Your instructions => An exact copy of every record is needed, with all pictures omitted.
───── Data for this exercise
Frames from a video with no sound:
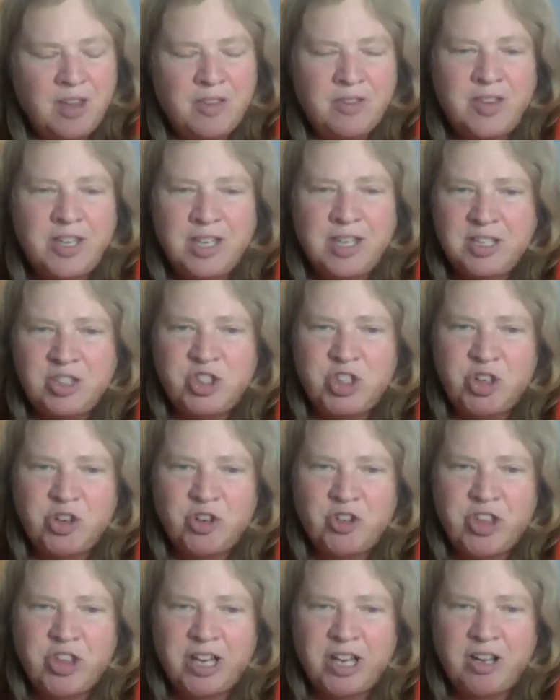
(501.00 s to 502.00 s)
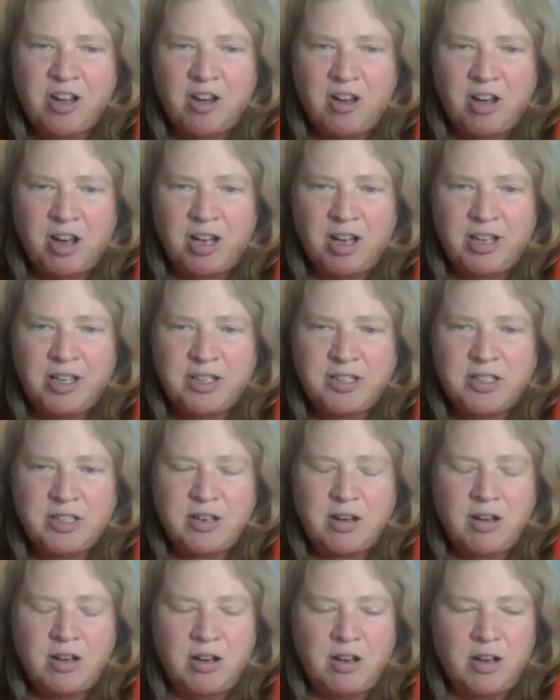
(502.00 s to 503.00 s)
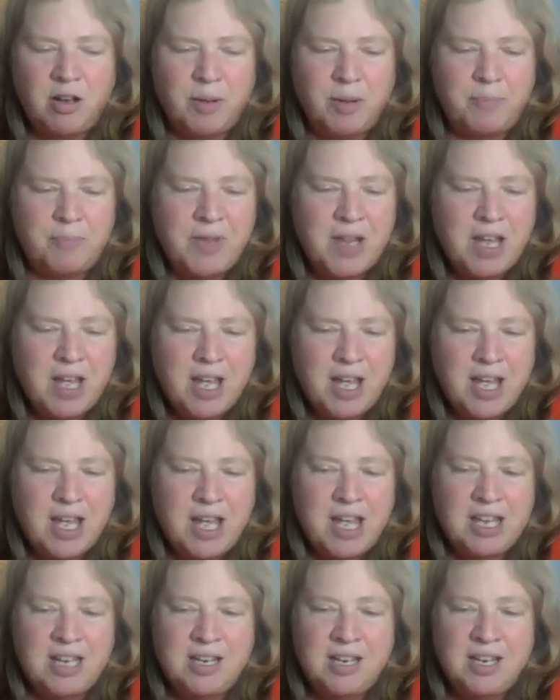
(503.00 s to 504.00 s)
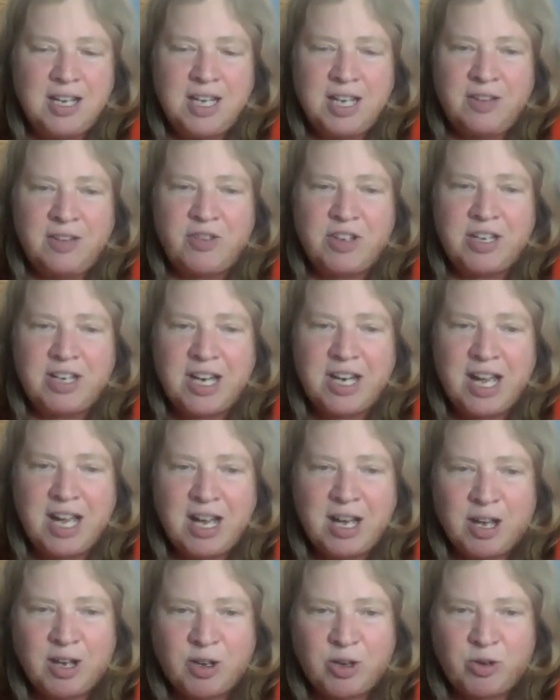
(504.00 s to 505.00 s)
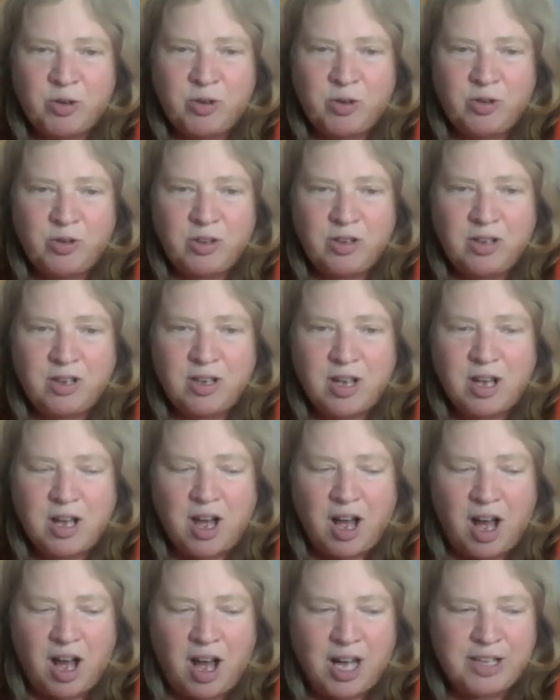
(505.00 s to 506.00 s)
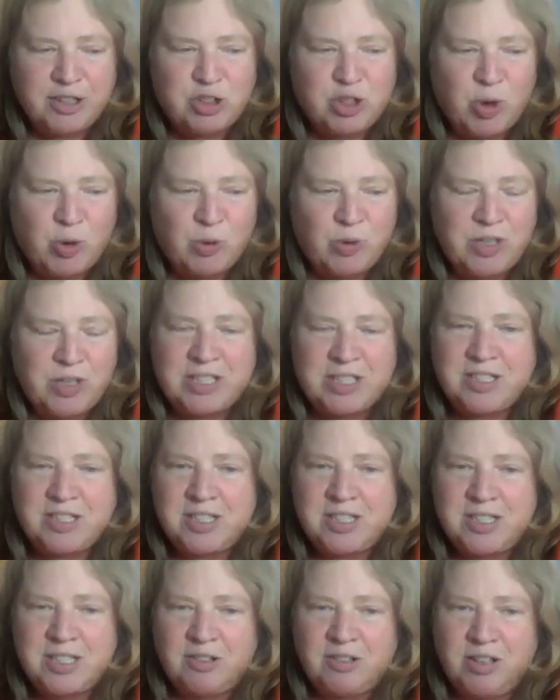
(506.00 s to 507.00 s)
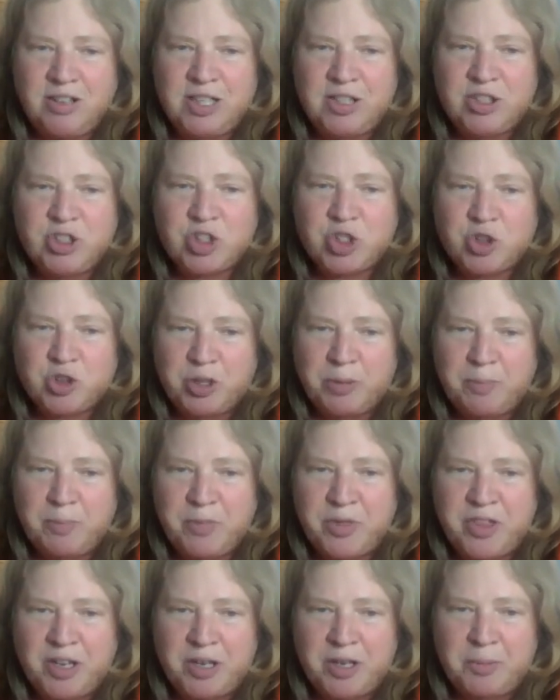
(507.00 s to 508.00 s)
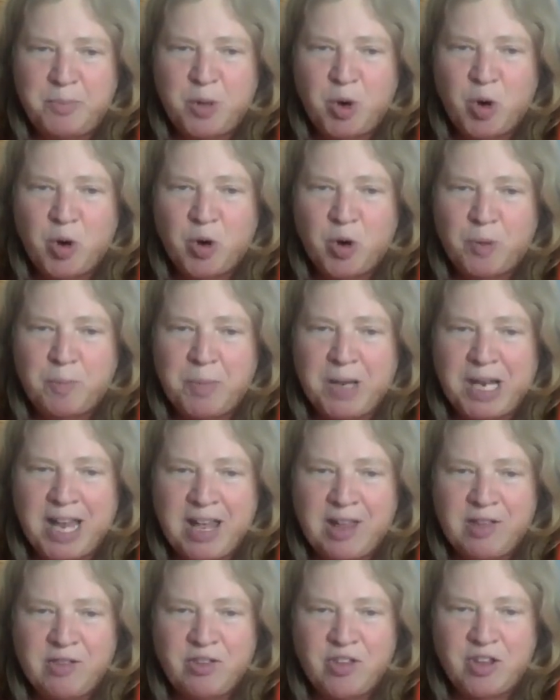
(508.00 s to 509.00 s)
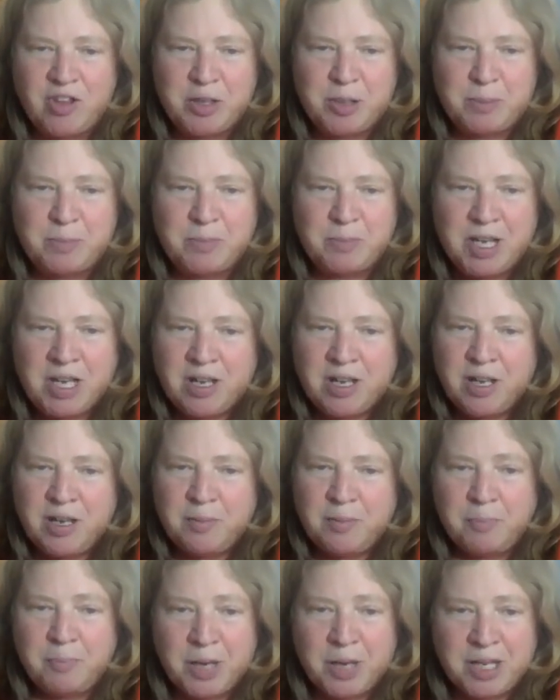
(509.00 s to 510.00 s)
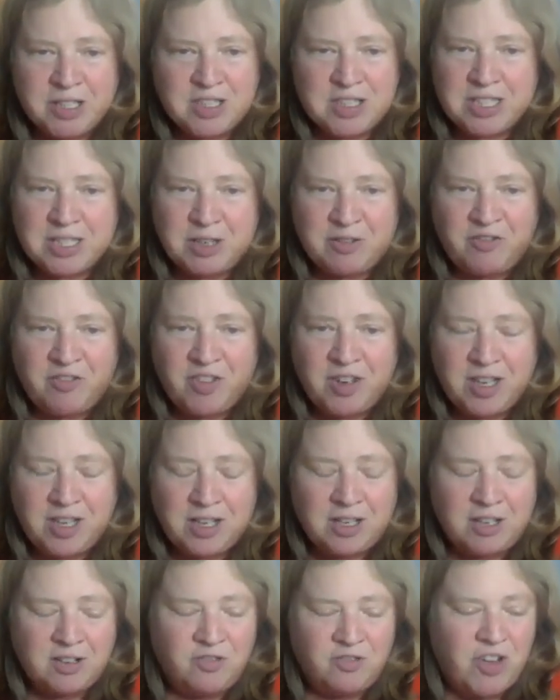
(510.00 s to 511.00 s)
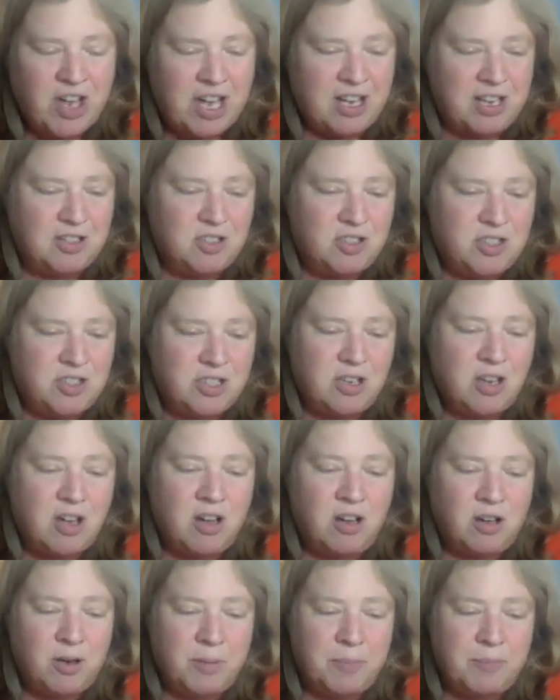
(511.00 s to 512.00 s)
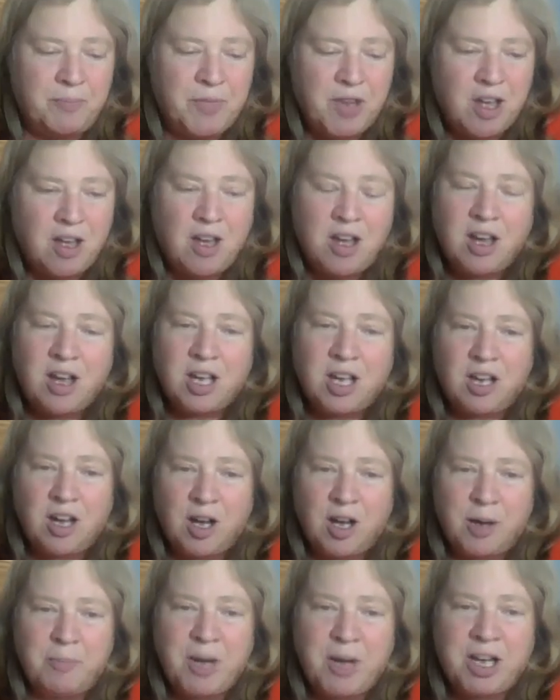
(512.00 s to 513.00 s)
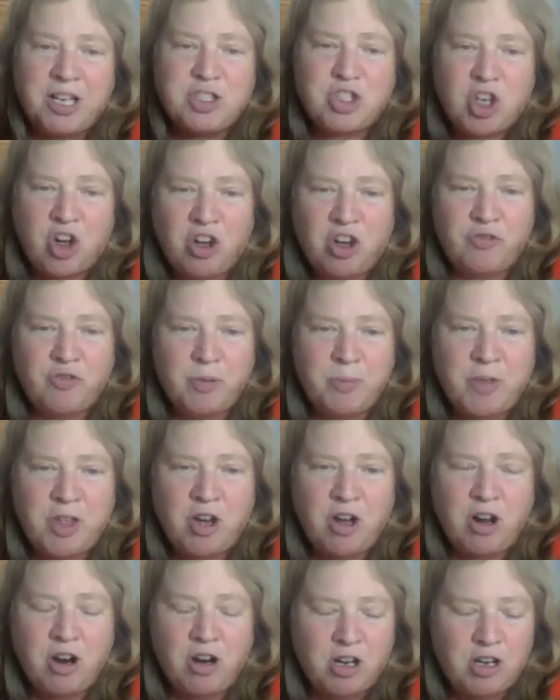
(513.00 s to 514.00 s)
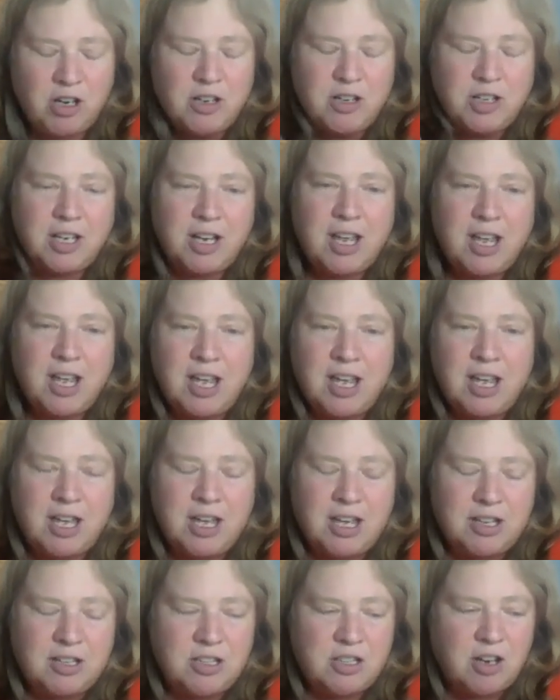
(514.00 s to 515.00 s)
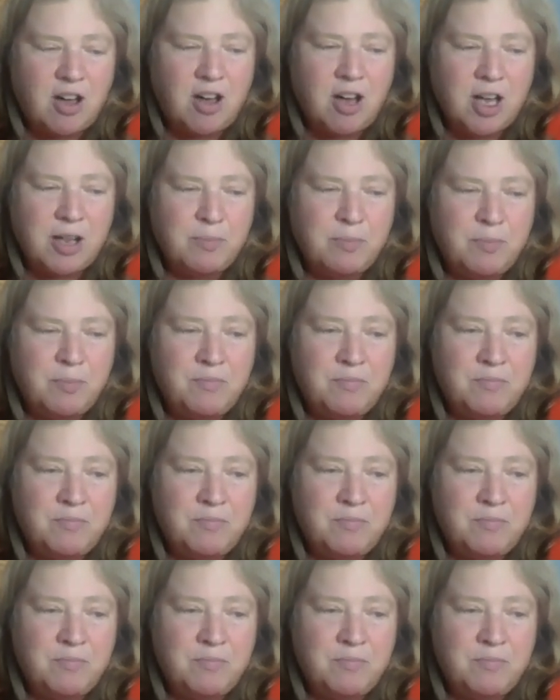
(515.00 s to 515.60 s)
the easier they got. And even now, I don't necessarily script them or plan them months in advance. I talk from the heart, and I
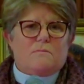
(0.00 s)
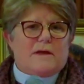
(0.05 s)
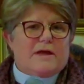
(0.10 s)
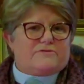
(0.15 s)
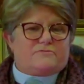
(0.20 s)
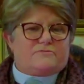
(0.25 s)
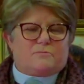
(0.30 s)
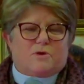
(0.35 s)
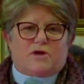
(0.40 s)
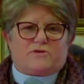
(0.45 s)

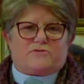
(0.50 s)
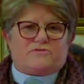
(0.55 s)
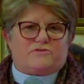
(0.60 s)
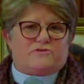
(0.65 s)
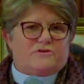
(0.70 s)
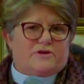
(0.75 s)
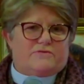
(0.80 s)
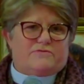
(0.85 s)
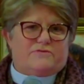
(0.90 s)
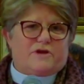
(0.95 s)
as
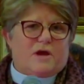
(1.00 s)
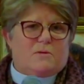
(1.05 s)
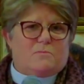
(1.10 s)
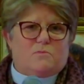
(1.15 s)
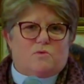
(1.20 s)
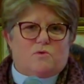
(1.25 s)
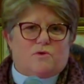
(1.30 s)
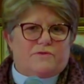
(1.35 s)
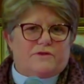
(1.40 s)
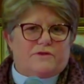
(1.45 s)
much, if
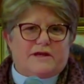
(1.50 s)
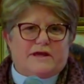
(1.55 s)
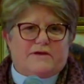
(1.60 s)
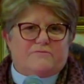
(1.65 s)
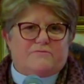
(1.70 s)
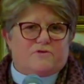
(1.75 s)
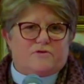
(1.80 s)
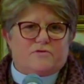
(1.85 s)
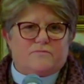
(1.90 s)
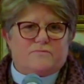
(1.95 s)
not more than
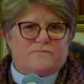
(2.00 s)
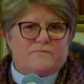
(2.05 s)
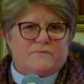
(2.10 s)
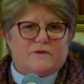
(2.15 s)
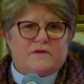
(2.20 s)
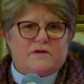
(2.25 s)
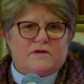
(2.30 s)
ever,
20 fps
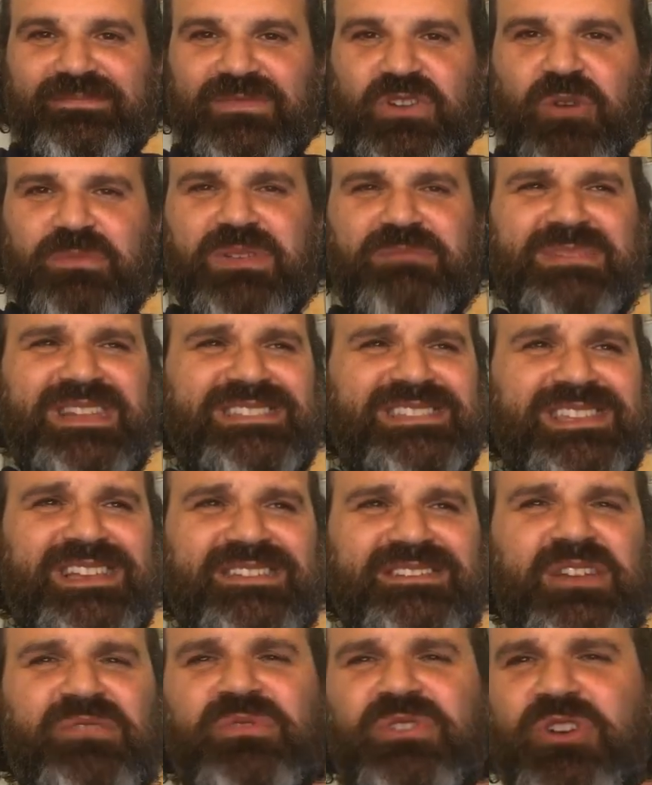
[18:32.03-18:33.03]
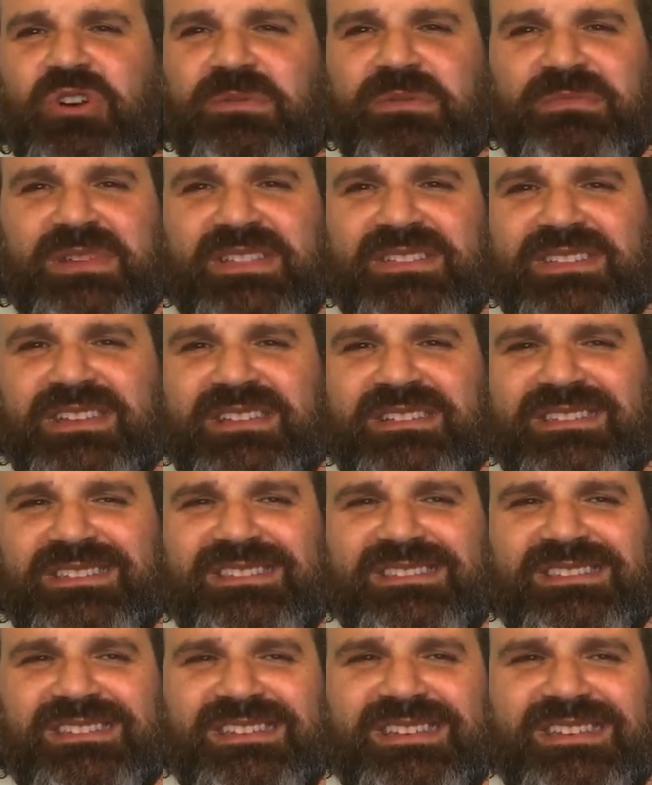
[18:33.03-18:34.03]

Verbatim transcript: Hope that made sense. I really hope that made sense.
──────────
Result of the exercise =>
Frames from a video with no sound:
(501.00 s to 502.00 s)
(502.00 s to 503.00 s)
(503.00 s to 504.00 s)
(504.00 s to 505.00 s)
(505.00 s to 506.00 s)
(506.00 s to 507.00 s)
(507.00 s to 508.00 s)
(508.00 s to 509.00 s)
(509.00 s to 510.00 s)
(510.00 s to 511.00 s)
(511.00 s to 512.00 s)
(512.00 s to 513.00 s)
(513.00 s to 514.00 s)
(514.00 s to 515.00 s)
(515.00 s to 515.60 s)
the easier they got. And even now, I don't necessarily script them or plan them months in advance. I talk from the heart, and I
(0.00 s)
(0.05 s)
(0.10 s)
(0.15 s)
(0.20 s)
(0.25 s)
(0.30 s)
(0.35 s)
(0.40 s)
(0.45 s)

(0.50 s)
(0.55 s)
(0.60 s)
(0.65 s)
(0.70 s)
(0.75 s)
(0.80 s)
(0.85 s)
(0.90 s)
(0.95 s)
as
(1.00 s)
(1.05 s)
(1.10 s)
(1.15 s)
(1.20 s)
(1.25 s)
(1.30 s)
(1.35 s)
(1.40 s)
(1.45 s)
much, if
(1.50 s)
(1.55 s)
(1.60 s)
(1.65 s)
(1.70 s)
(1.75 s)
(1.80 s)
(1.85 s)
(1.90 s)
(1.95 s)
not more than
(2.00 s)
(2.05 s)
(2.10 s)
(2.15 s)
(2.20 s)
(2.25 s)
(2.30 s)
ever,
20 fps
[18:32.03-18:33.03]
[18:33.03-18:34.03]

Verbatim transcript: Hope that made sense. I really hope that made sense.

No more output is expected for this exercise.